» **Exercise inputs**
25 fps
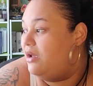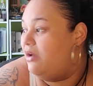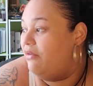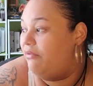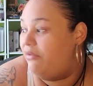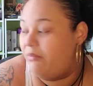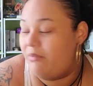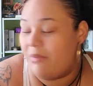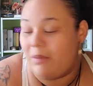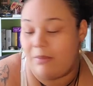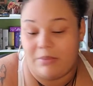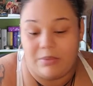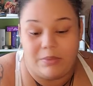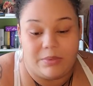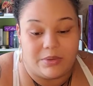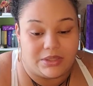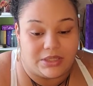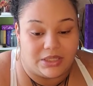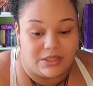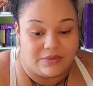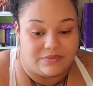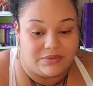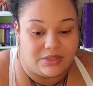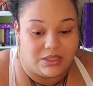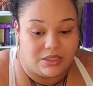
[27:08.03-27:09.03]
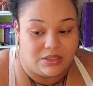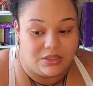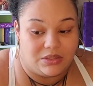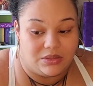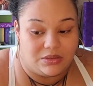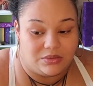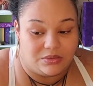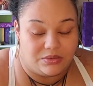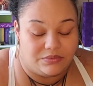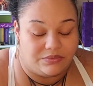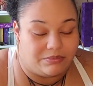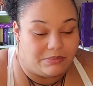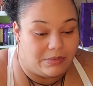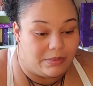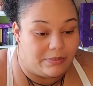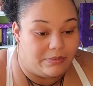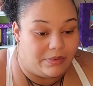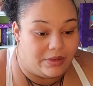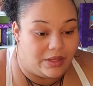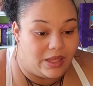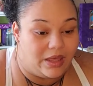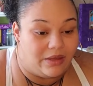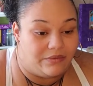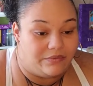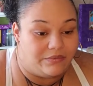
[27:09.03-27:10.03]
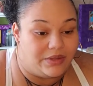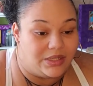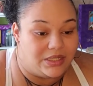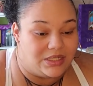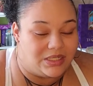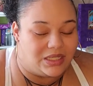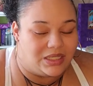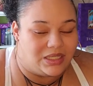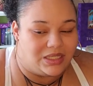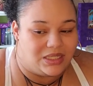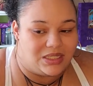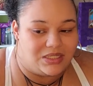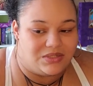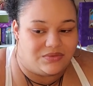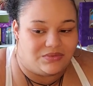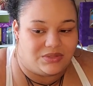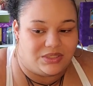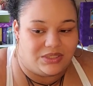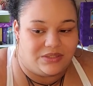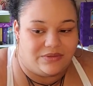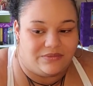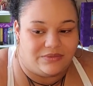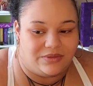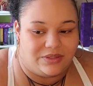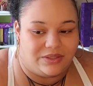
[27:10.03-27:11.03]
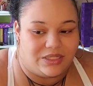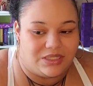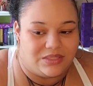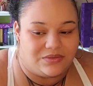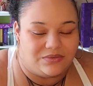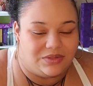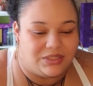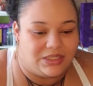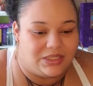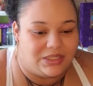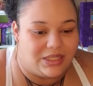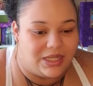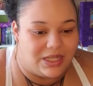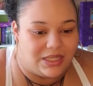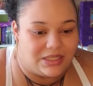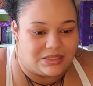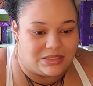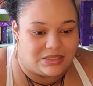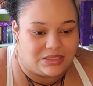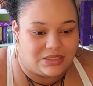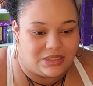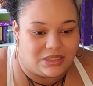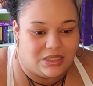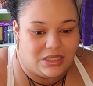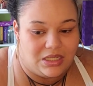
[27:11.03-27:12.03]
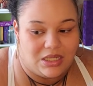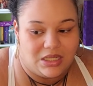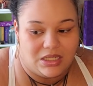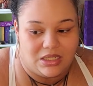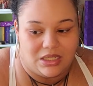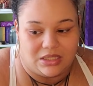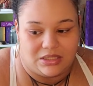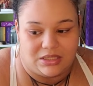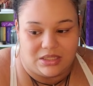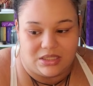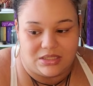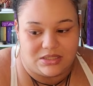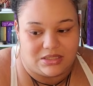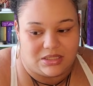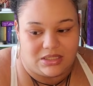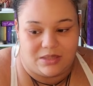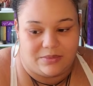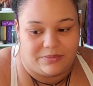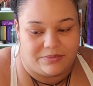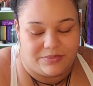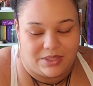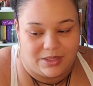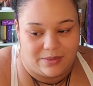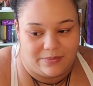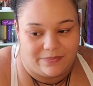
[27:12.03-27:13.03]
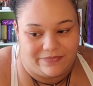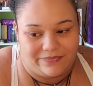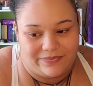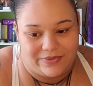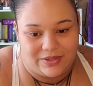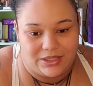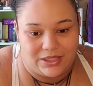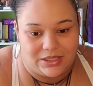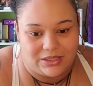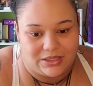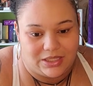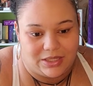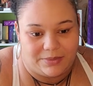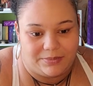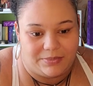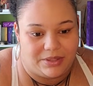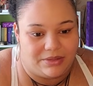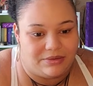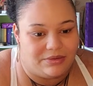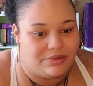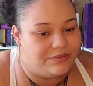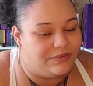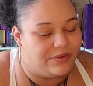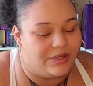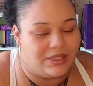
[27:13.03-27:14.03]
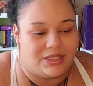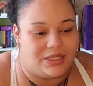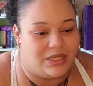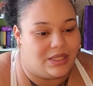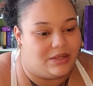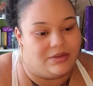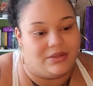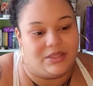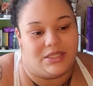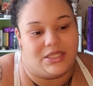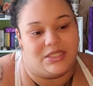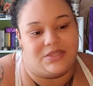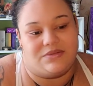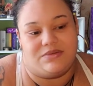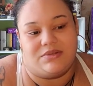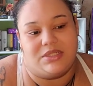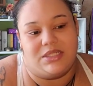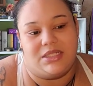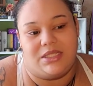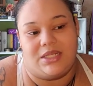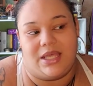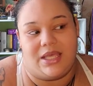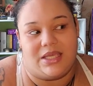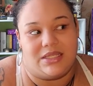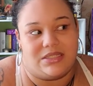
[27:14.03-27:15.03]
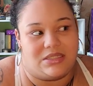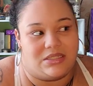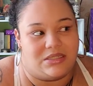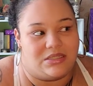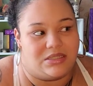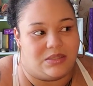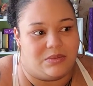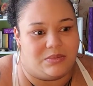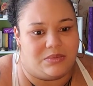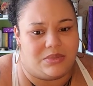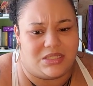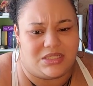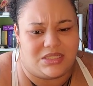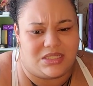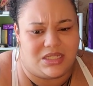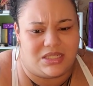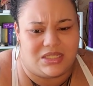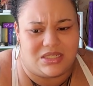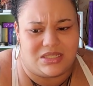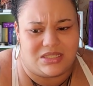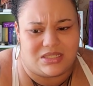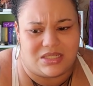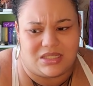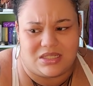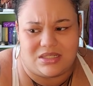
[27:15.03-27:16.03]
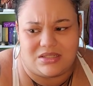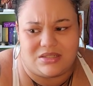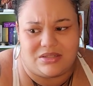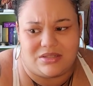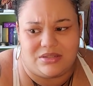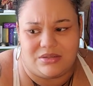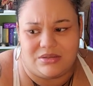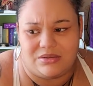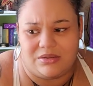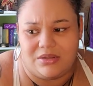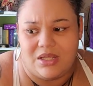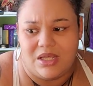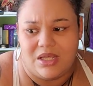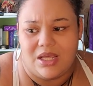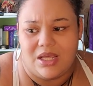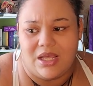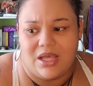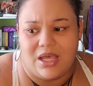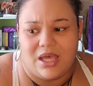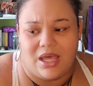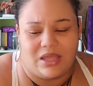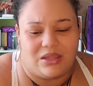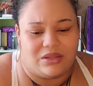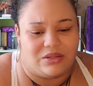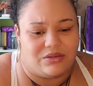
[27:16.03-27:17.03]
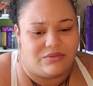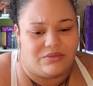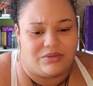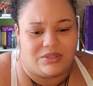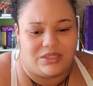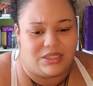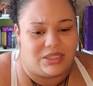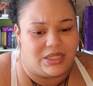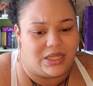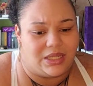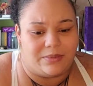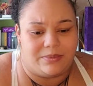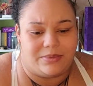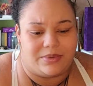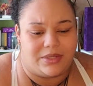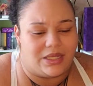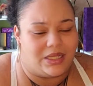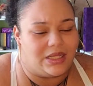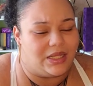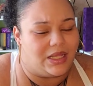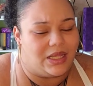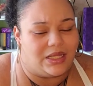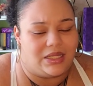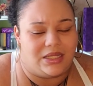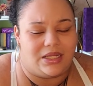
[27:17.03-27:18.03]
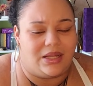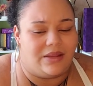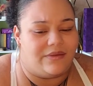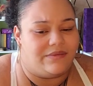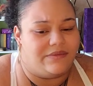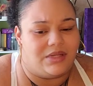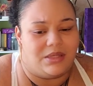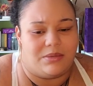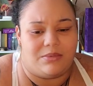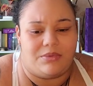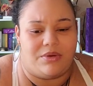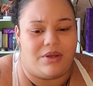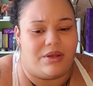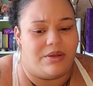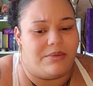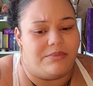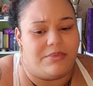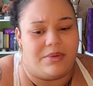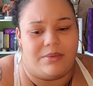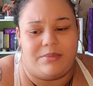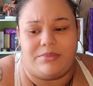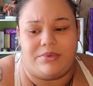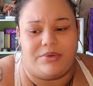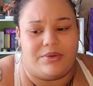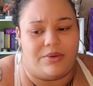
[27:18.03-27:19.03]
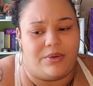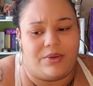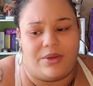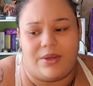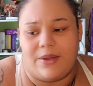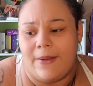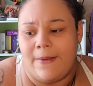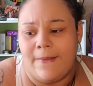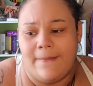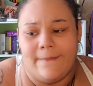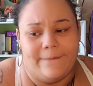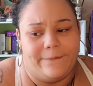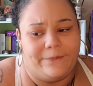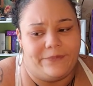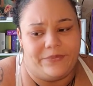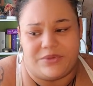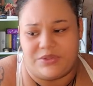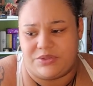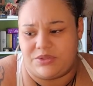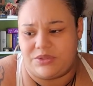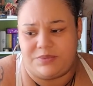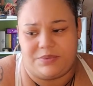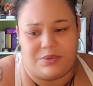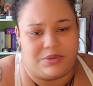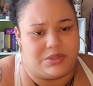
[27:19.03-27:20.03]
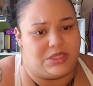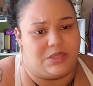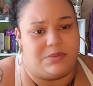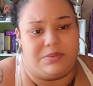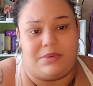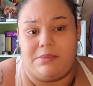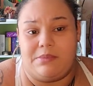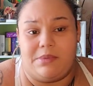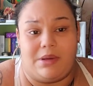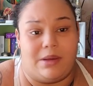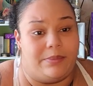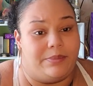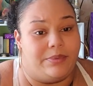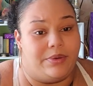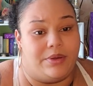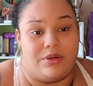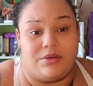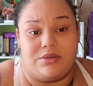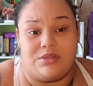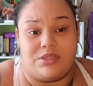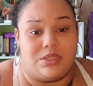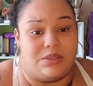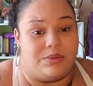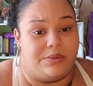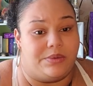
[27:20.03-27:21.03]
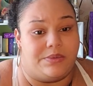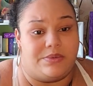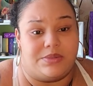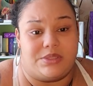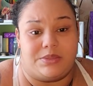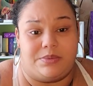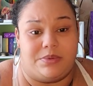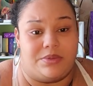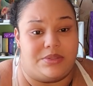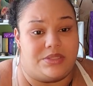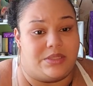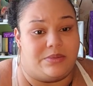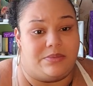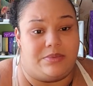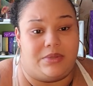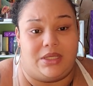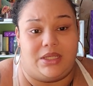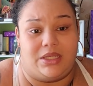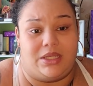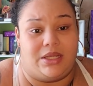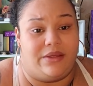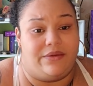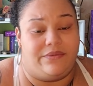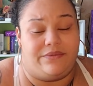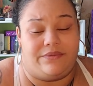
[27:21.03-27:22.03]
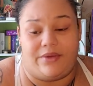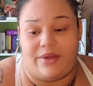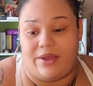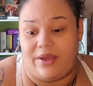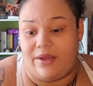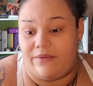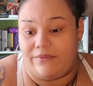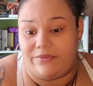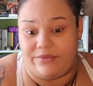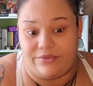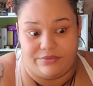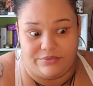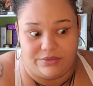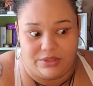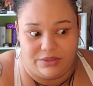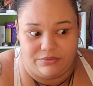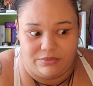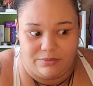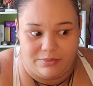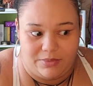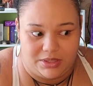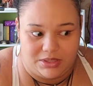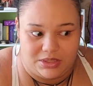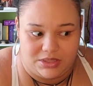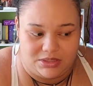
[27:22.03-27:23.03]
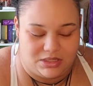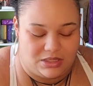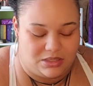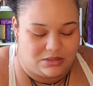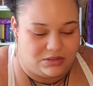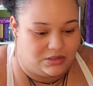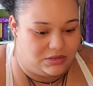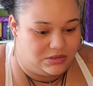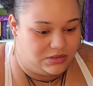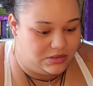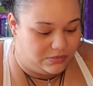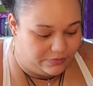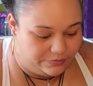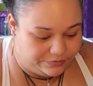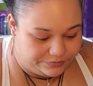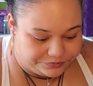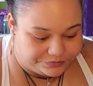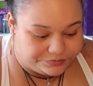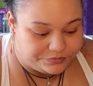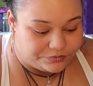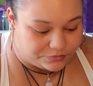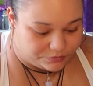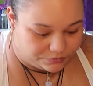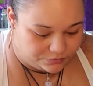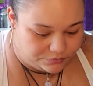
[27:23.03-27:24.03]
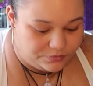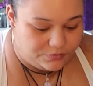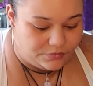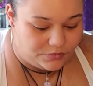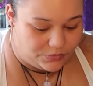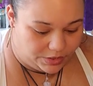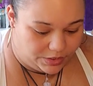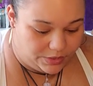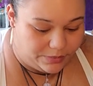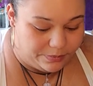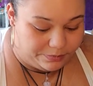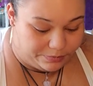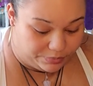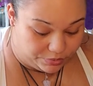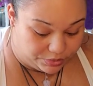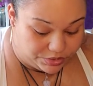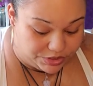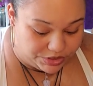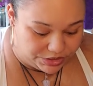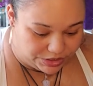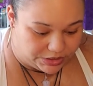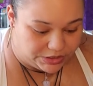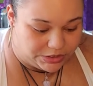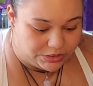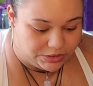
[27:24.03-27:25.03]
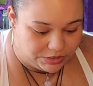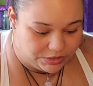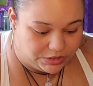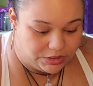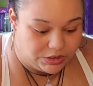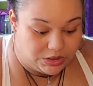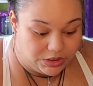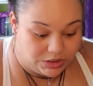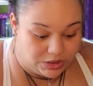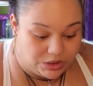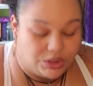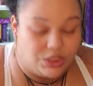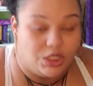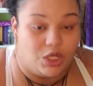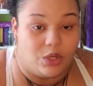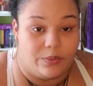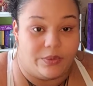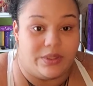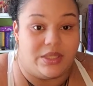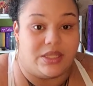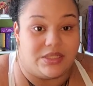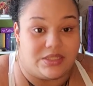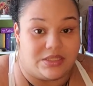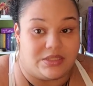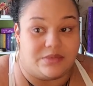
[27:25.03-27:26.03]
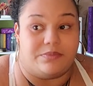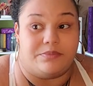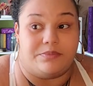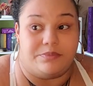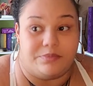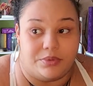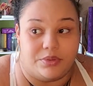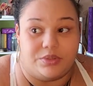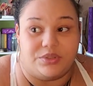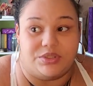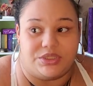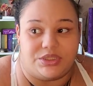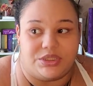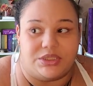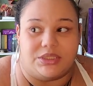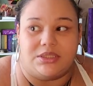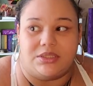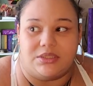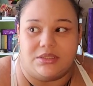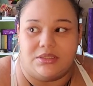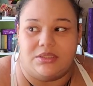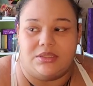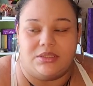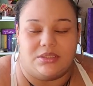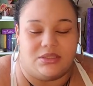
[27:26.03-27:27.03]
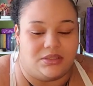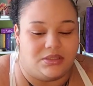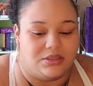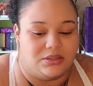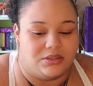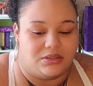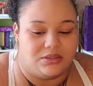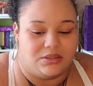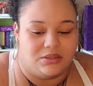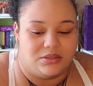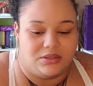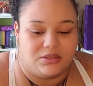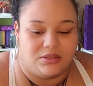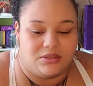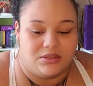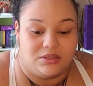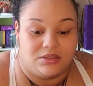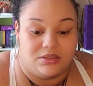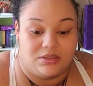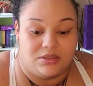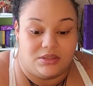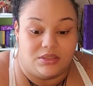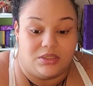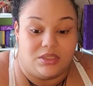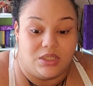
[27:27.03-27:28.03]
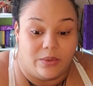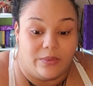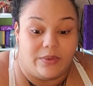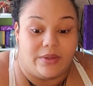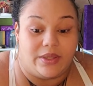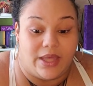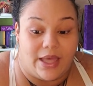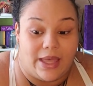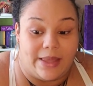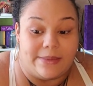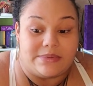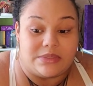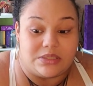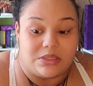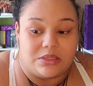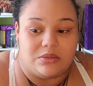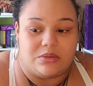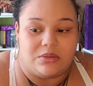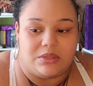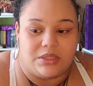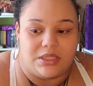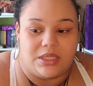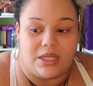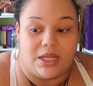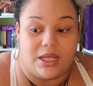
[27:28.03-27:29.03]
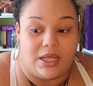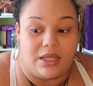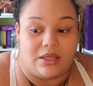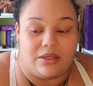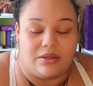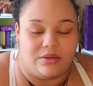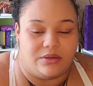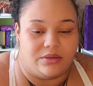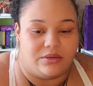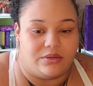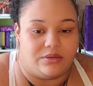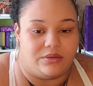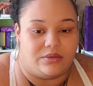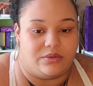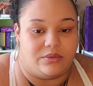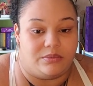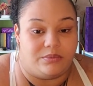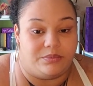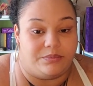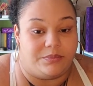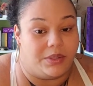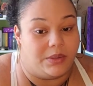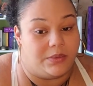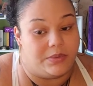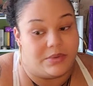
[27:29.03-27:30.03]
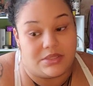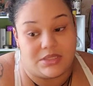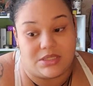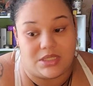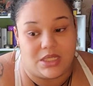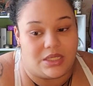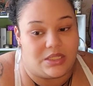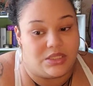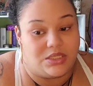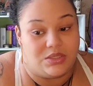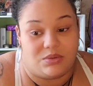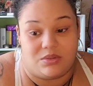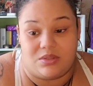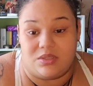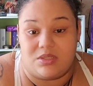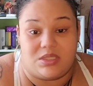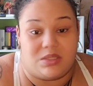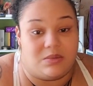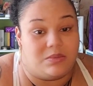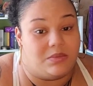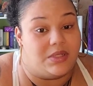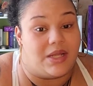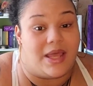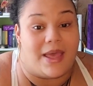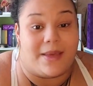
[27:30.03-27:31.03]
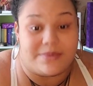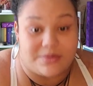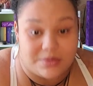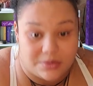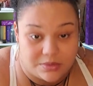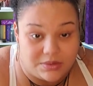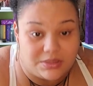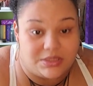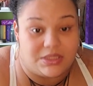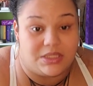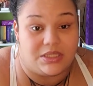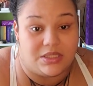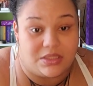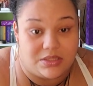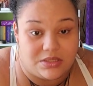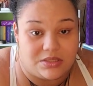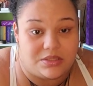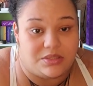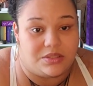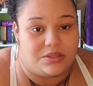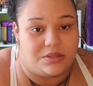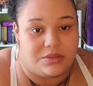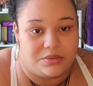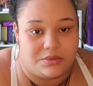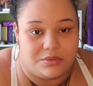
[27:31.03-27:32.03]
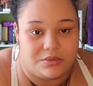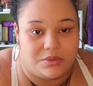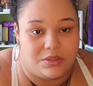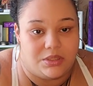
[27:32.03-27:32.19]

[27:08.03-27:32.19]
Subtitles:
Remember what they've done to you. Remember, it gets really nasty. The things that I'm feeling, that I'm hearing right now, it gets really nasty. Someone has done these things to you, and you're really like, but I love them, or I remember, or this is supposed to be my person. We were supposed to be in love forever. Really romanticizing some bullshit, knowing it's some bullshit, knowing absolutely not. Pick what side you're on. Someone absolutely did this to you.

» **Your goal**
Starting at the first line of the records above, set down each line exactly through the one that holds "[27:23.03-27:24.03]". Omit pictures.

» **Task response**
25 fps
[27:08.03-27:09.03]
[27:09.03-27:10.03]
[27:10.03-27:11.03]
[27:11.03-27:12.03]
[27:12.03-27:13.03]
[27:13.03-27:14.03]
[27:14.03-27:15.03]
[27:15.03-27:16.03]
[27:16.03-27:17.03]
[27:17.03-27:18.03]
[27:18.03-27:19.03]
[27:19.03-27:20.03]
[27:20.03-27:21.03]
[27:21.03-27:22.03]
[27:22.03-27:23.03]
[27:23.03-27:24.03]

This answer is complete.